- Born: Adam Michael Wurtzel Levittown, New York, U.S.
- Occupations: Television personality Television Producer
- Years active: 2003–present
- Website: http://adamwurtzel.com/

= Adam Wurtzel =

American television personality, host, reporter and producer

Adam Wurtzel is an American television personality, host and producer. He is best known for hosting the Syndicated TV series "Nashville Insider" as well as co-hosting the live stage game show, "Hollywood's Greatest Game Shows" with Bob Eubanks.

==Career==
Wurtzel began his hosting career in college when he created and hosted Eastern Expedition at Eastern Connecticut State University. This show quickly gained attention when it won a BEA Award in Las Vegas for Best Student Production.

In 2009, Wurtzel was selected through a nationwide search to host the 3-hour Game Show Network live game show GSN Live.

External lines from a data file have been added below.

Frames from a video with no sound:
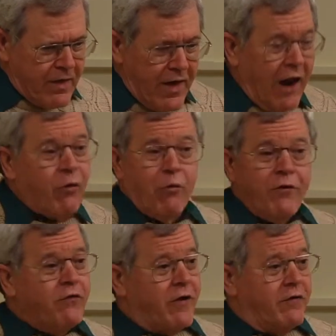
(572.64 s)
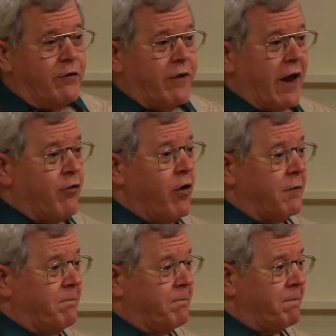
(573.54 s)
And I thought, well, this is easier than I
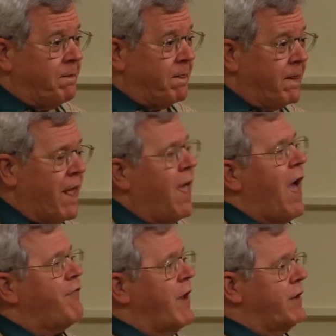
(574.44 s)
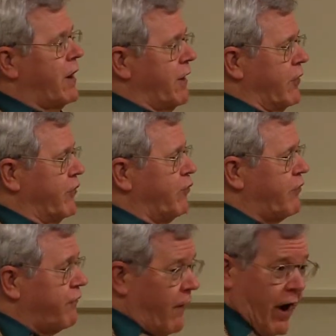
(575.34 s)
thought. I found out later this
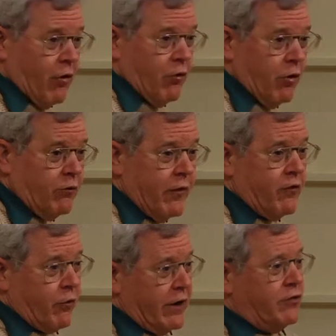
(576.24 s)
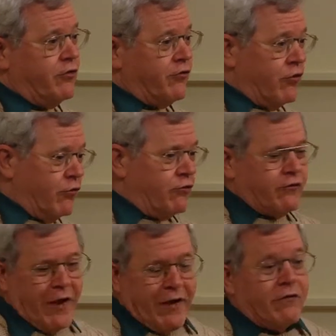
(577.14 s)
was a fire road that the rangers
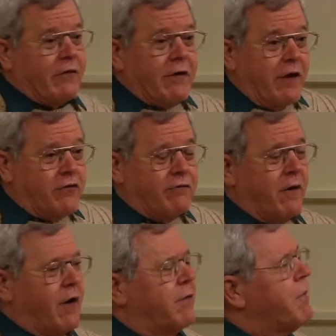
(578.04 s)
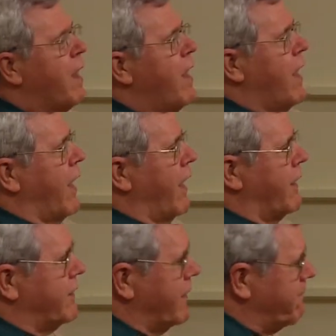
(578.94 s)
used, I guess, in case of fire.
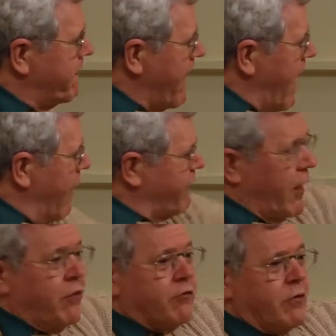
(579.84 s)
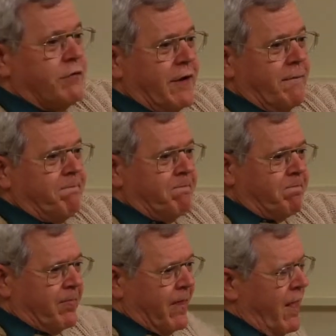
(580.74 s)
And I followed the road down,
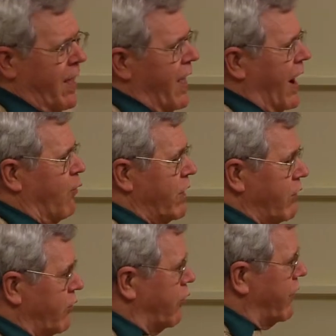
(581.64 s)
and I went a little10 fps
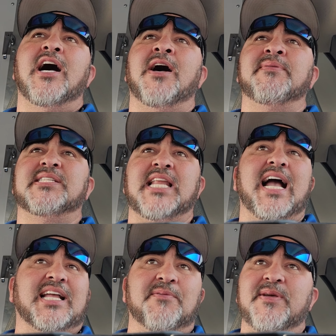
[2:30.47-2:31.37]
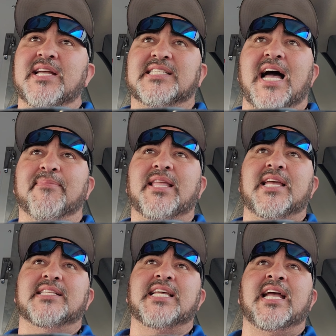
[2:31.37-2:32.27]
Um, he's not going to be a top
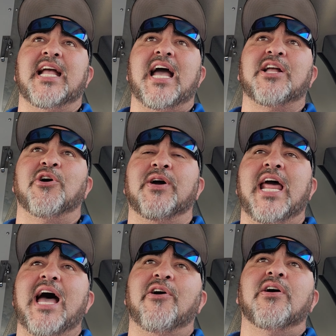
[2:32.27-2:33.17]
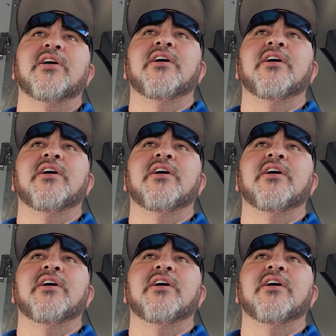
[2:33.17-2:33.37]
10 guy going out.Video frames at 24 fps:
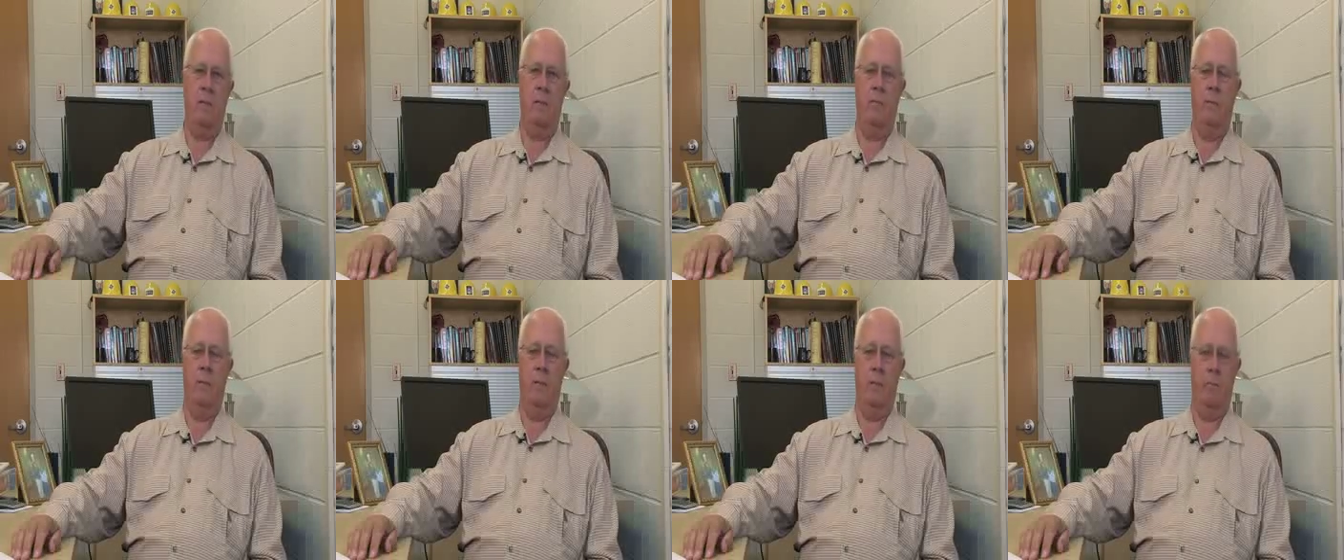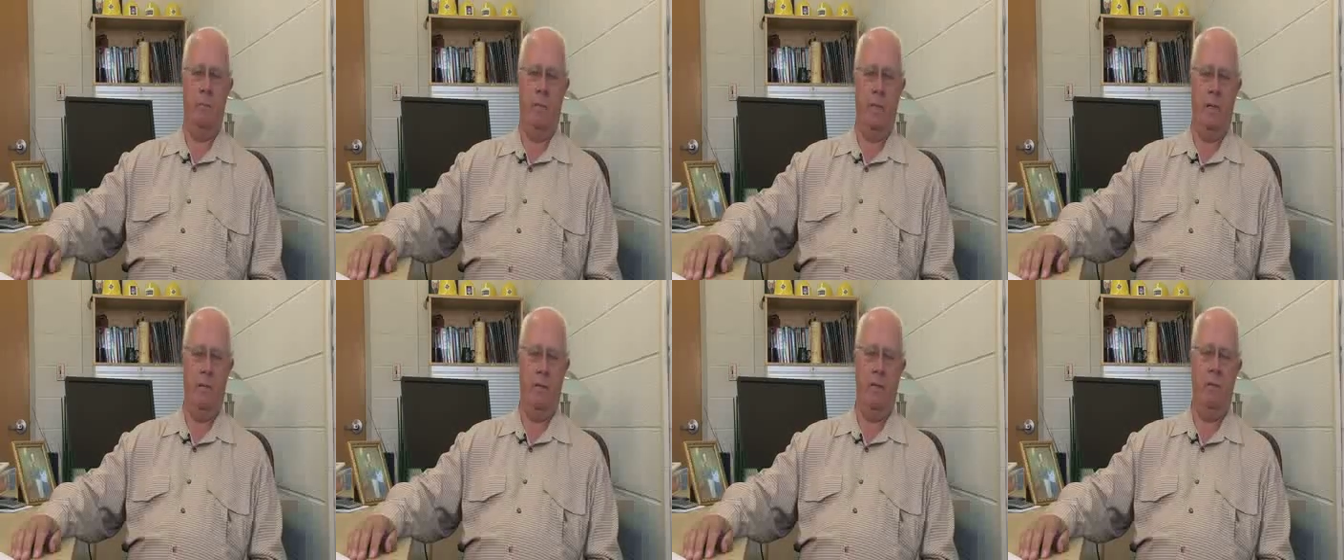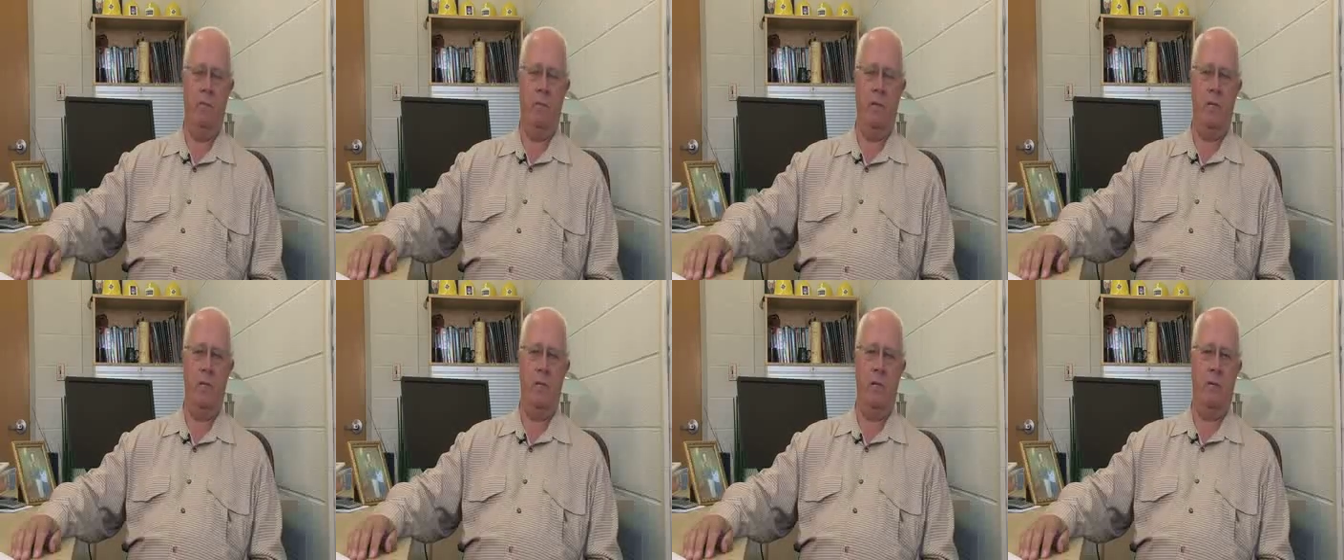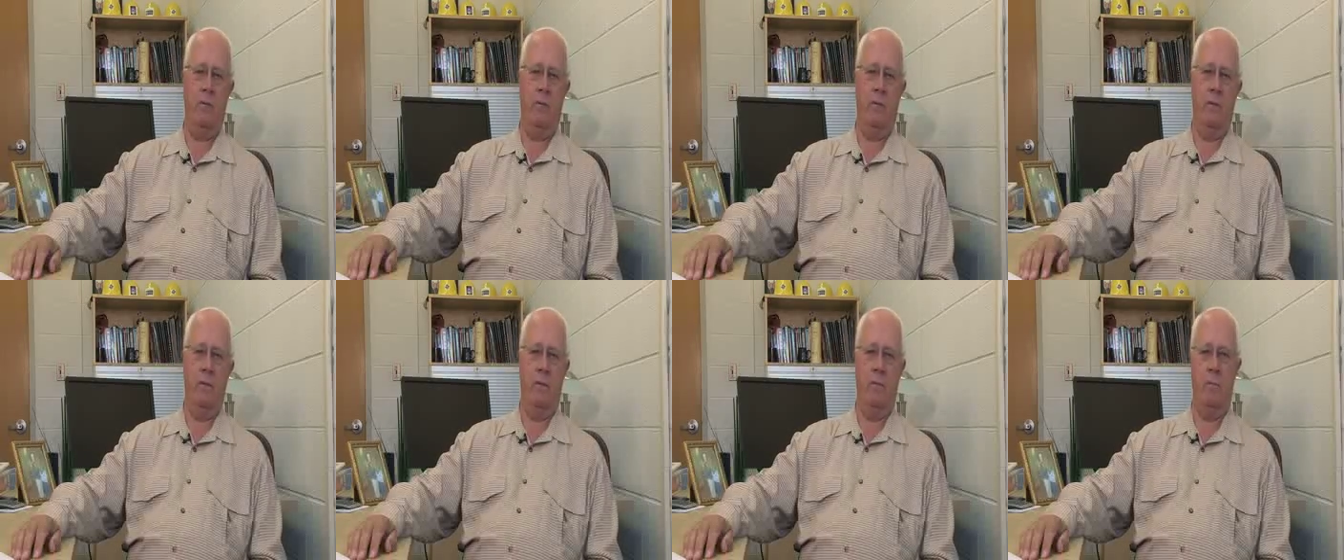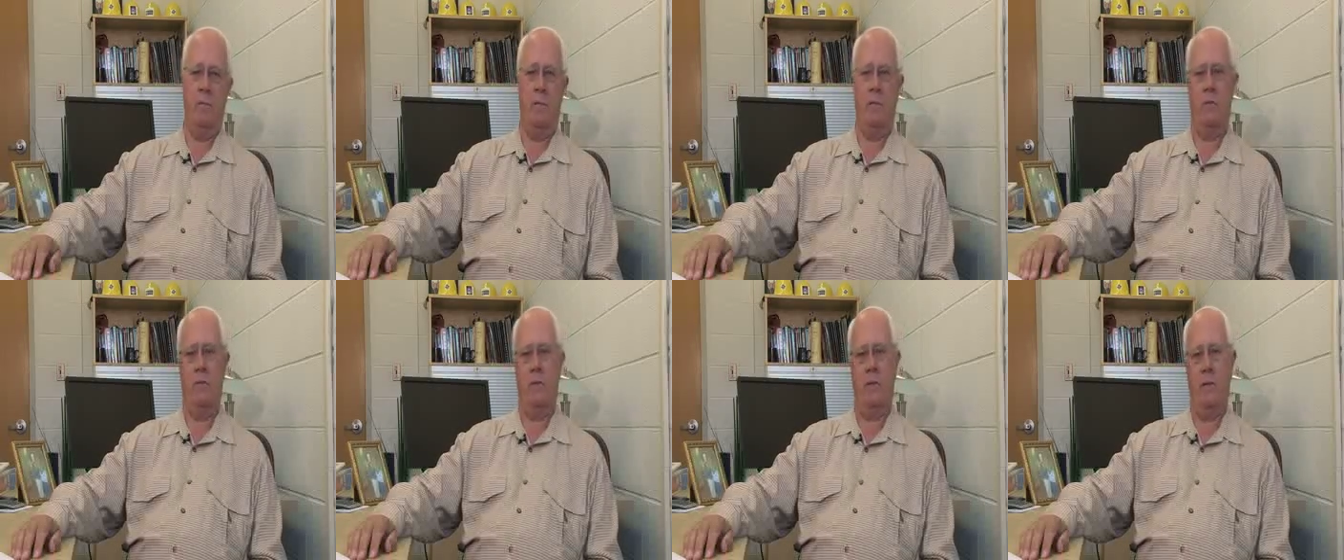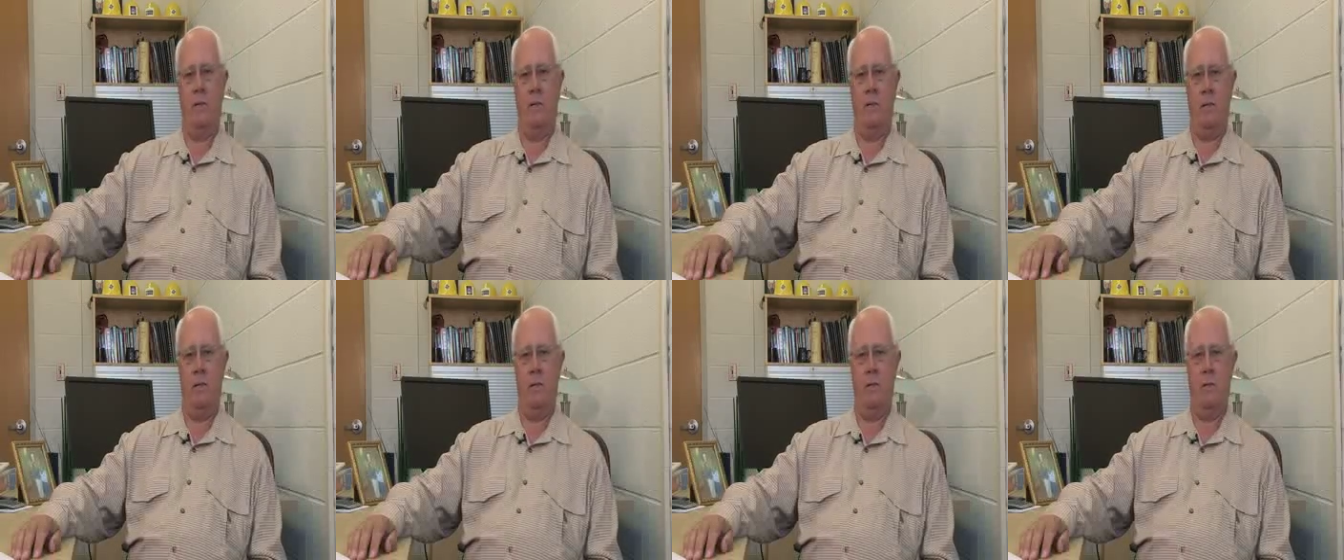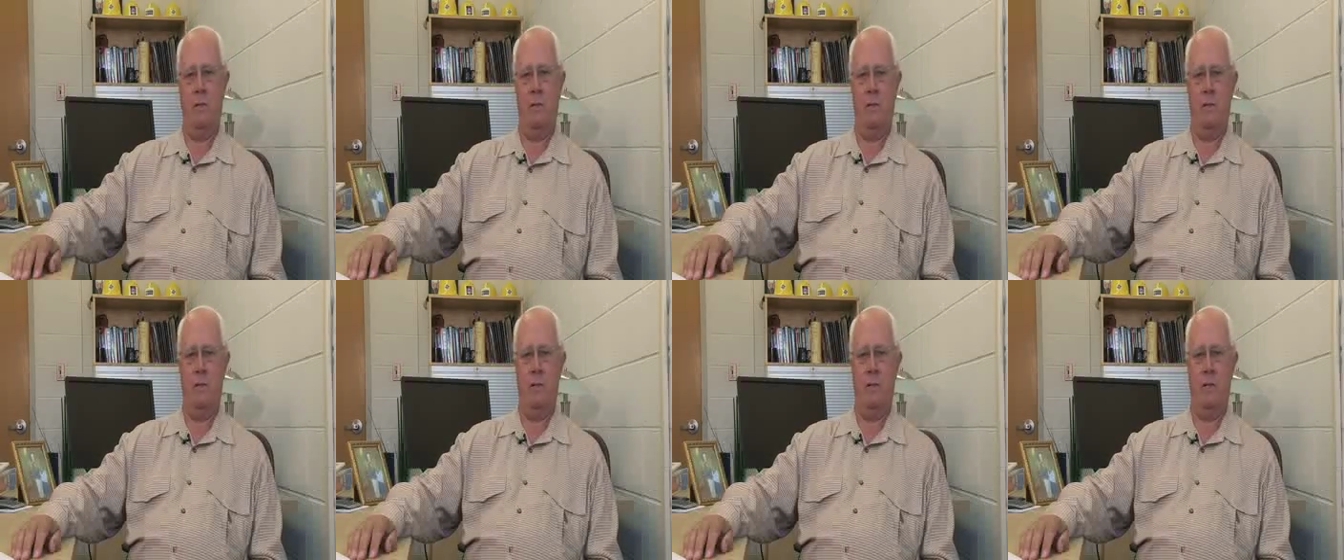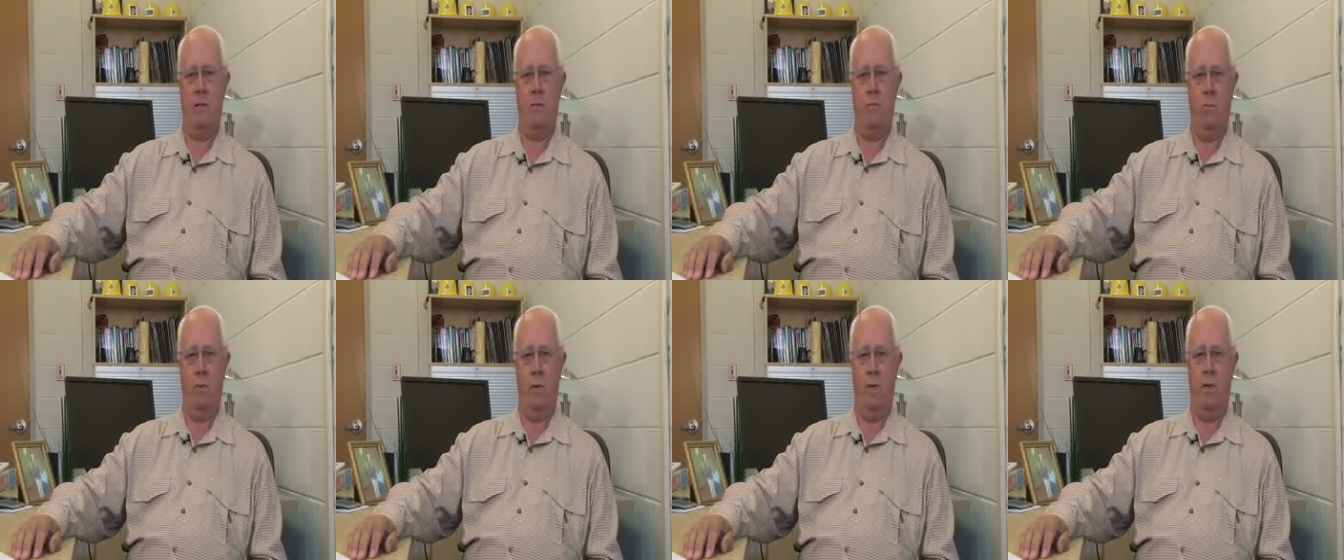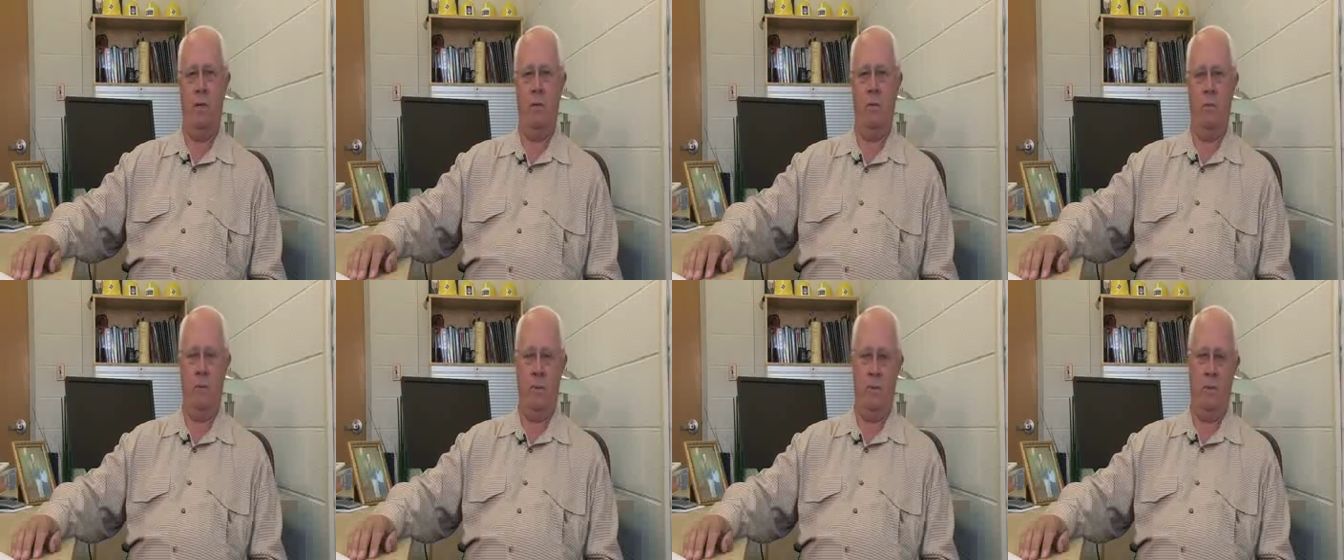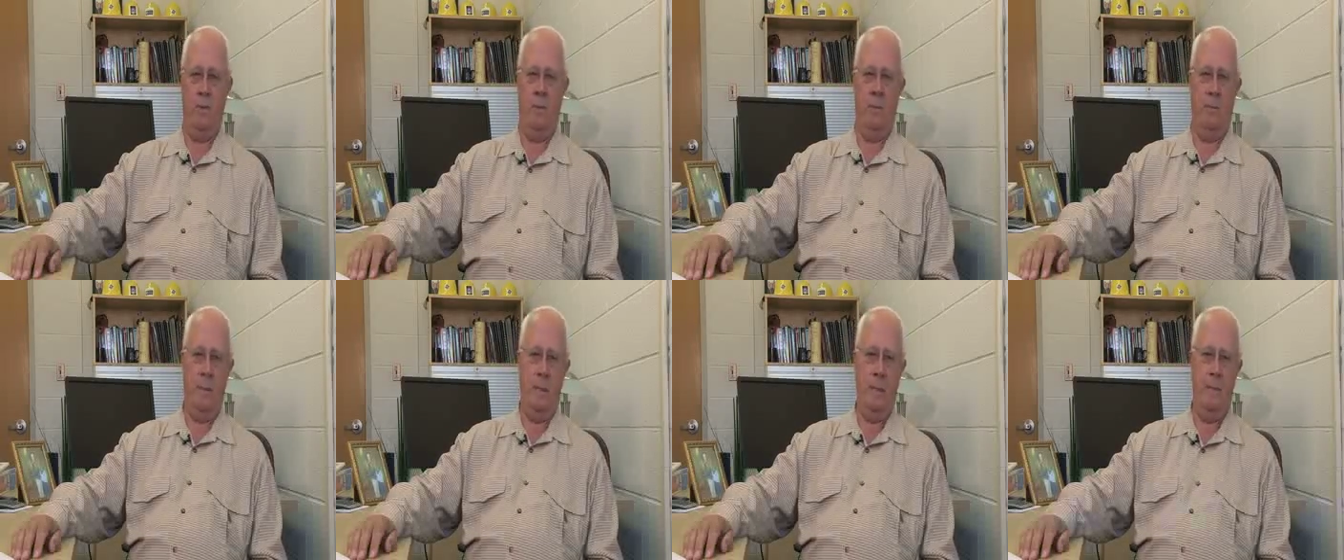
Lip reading: but the bottom line basically with the specification is it says what you want.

Already the Audience Warm-Up and Producer for CBS's The Early Show, this attention led Wurtzel to be named Backstage Correspondent for CBS's Early Backstage segments.

Wurtzel moved to Nashville with his wife, country music publicist Carly Caramanna in early 2012, where he began working for WSMV-TV in Nashville, covering both Better Nashville and News & More at Midday. He started his work on "Nashville Insider" in 2016 at the start of the show's run. Wurtzel is also an accomplished producer, having worked on major reality television shows such as Celebrity Apprentice, Kitchen Nightmares, America's Got Talent, and Jerseylicious.

Wurtzel is also a Segment Producer for ABC's Dick Clark's New Year's Rockin' Eve producing segments for co-hosts like Jenny McCarthy and Liza Koshy.

Since 2020, Wurtzel has been hosting the online YouTube talk show, Hosts at Home, which features virtual interviews with some of the greatest game show hosts.